Cérebro: cientistas mapearam 124 milhões de conexões neurais de uma mosca-das-frutas macho (MRC Laboratory of Molecular Biology)
Redatora
Publicado em 9 de setembro de 2026 às 20h19.
Pequenas diferenças na estrutura do cérebro de moscas podem produzir mudanças expressivas de comportamento. Pesquisadores mapearam todas as 124 milhões de conexões neurais de uma mosca-da-fruta macho e compararam o resultado com o cérebro de uma fêmea.
O trabalho foi conduzido por cientistas da Universidade de Cambridge, do Laboratório de Biologia Molecular do Conselho de Pesquisa Médica e de outras instituições. Os resultados foram publicados na última quinta-feira, 3, na revista científica Cell.
A comparação mostrou que cerca de 95% das células nervosas são compartilhadas entre machos e fêmeas. Os 5% restantes, porém, incluem circuitos associados a comportamentos como agressividade, cortejo e produção de sons.
O cérebro da mosca-da-fruta tem aproximadamente o tamanho da cabeça de um alfinete, mas reúne uma rede extremamente complexa de neurônios e conexões. Para construir o mapa, os cientistas dividiram o cérebro do macho em 66 partes e registraram imagens sucessivas de cada uma delas.
Depois, reconstruíram digitalmente cada célula nervosa, seus prolongamentos e as conexões formadas entre elas. O resultado foi um mapa tridimensional do cérebro e do cordão nervoso, que pôde ser comparado com o conectoma de uma mosca fêmea concluído dois anos antes.
Uma das mudanças encontradas está nos circuitos usados pelos machos durante o cortejo. Ao se aproximar de uma fêmea, o macho acompanha seus movimentos. Os pesquisadores identificaram estruturas adicionais em regiões relacionadas ao rastreamento visual, que podem melhorar essa capacidade.
Outra diferença aparece nos circuitos ligados à agressividade. Como os machos lutam com maior frequência, eles apresentam um número maior de conexões neurais associadas a esse comportamento em comparação com as fêmeas.
Os pesquisadores também identificaram um circuito neuronal exclusivo responsável pela produção do som usado no acasalamento. Durante o cortejo, o macho vibra as asas e produz uma sequência sonora específica. Esse comportamento influencia a resposta da fêmea.
Se o circuito não funcionar adequadamente, o padrão de som pode ser alterado e reduzir as chances de aproximação.
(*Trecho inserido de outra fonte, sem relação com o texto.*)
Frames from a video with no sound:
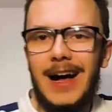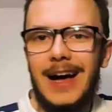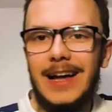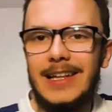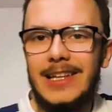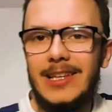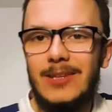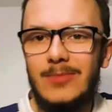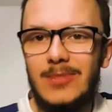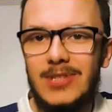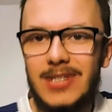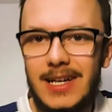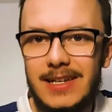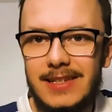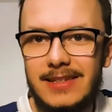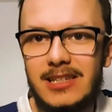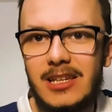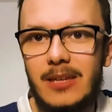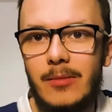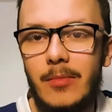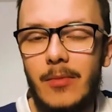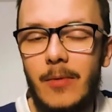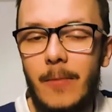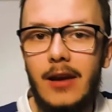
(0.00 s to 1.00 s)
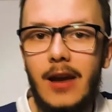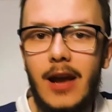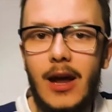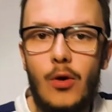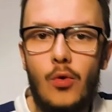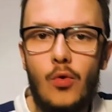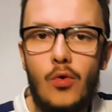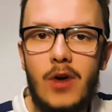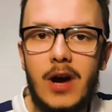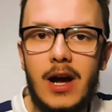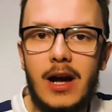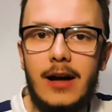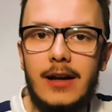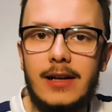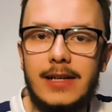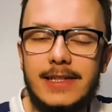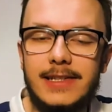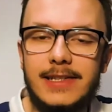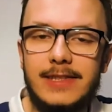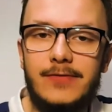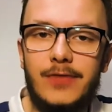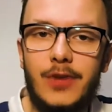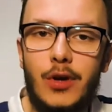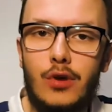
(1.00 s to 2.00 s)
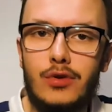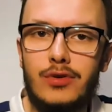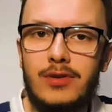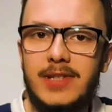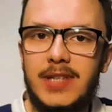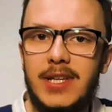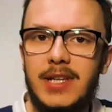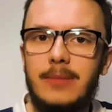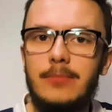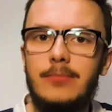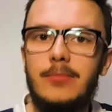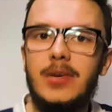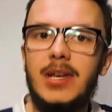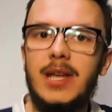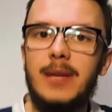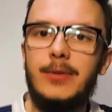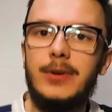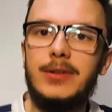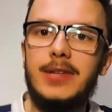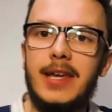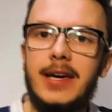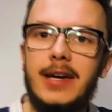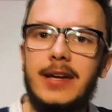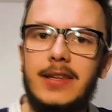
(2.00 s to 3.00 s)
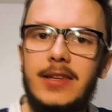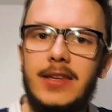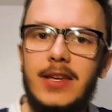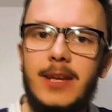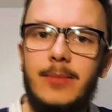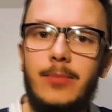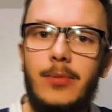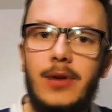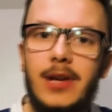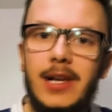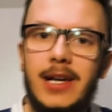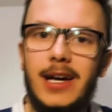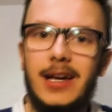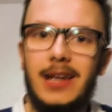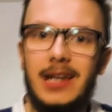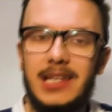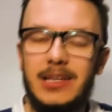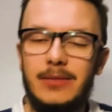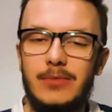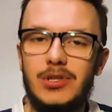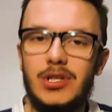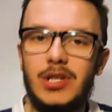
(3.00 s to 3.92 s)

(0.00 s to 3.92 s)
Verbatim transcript: A tymczasem nauka z wykorzystaniem mnemotechnik polega na tym,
As diferenças observadas nesses três comportamentos estão relacionadas a dois genes conhecidos pelos pesquisadores.
Até agora, porém, os cientistas sabiam que esses genes influenciavam o comportamento sem conseguir observar com detalhes as mudanças intermediárias no cérebro.
O novo mapeamento permitiu visualizar como diferenças genéticas podem modificar a estrutura cerebral e, consequentemente, alterar comportamentos. Segundo os pesquisadores, comparar dois cérebros muito semelhantes é especialmente útil porque reduz o número de variáveis envolvidas.
Nesse caso, pequenas diferenças entre machos e fêmeas puderam ser relacionadas a comportamentos já conhecidos. A equipe ressalta que os resultados não explicam diferenças de comportamento entre homens e mulheres.
O cérebro humano e o comportamento humano são muito mais complexos do que os observados em moscas-da-fruta.Apesar dessa limitação, o trabalho pode ajudar a estudar de maneira mais geral como genes influenciam a organização do cérebro.
Os pesquisadores destacam que diversas variantes genéticas estão associadas a condições como esquizofrenia e transtornos do espectro autista, mas ainda não se sabe exatamente como muitas delas alteram os circuitos cerebrais. O cérebro da mosca oferece um modelo mais simples para investigar essa relação entre genes, conexões neurais e comportamento.
Apesar disso, a pesquisa não indica que os mecanismos encontrados nas moscas sejam iguais aos humanos. A proposta é usar princípios básicos observados em sistemas menores para orientar investigações mais complexas.
Os pesquisadores apontam ainda possíveis aplicações em inteligência artificial e sistemas computacionais. Uma das ideias é usar diagramas reais de circuitos biológicos como inspiração para desenvolver redes artificiais mais eficientes.
Segundo Gregory Jefferis, que co-liderou o estudo, alcançar sistemas de IA tão eficientes quanto o cérebro pode exigir maior inspiração em estruturas biológicas. Alguns grupos já experimentam incorporar elementos do cérebro de moscas em redes artificiais para investigar se esses circuitos podem ajudar no aprendizado e no controle de sistemas computacionais.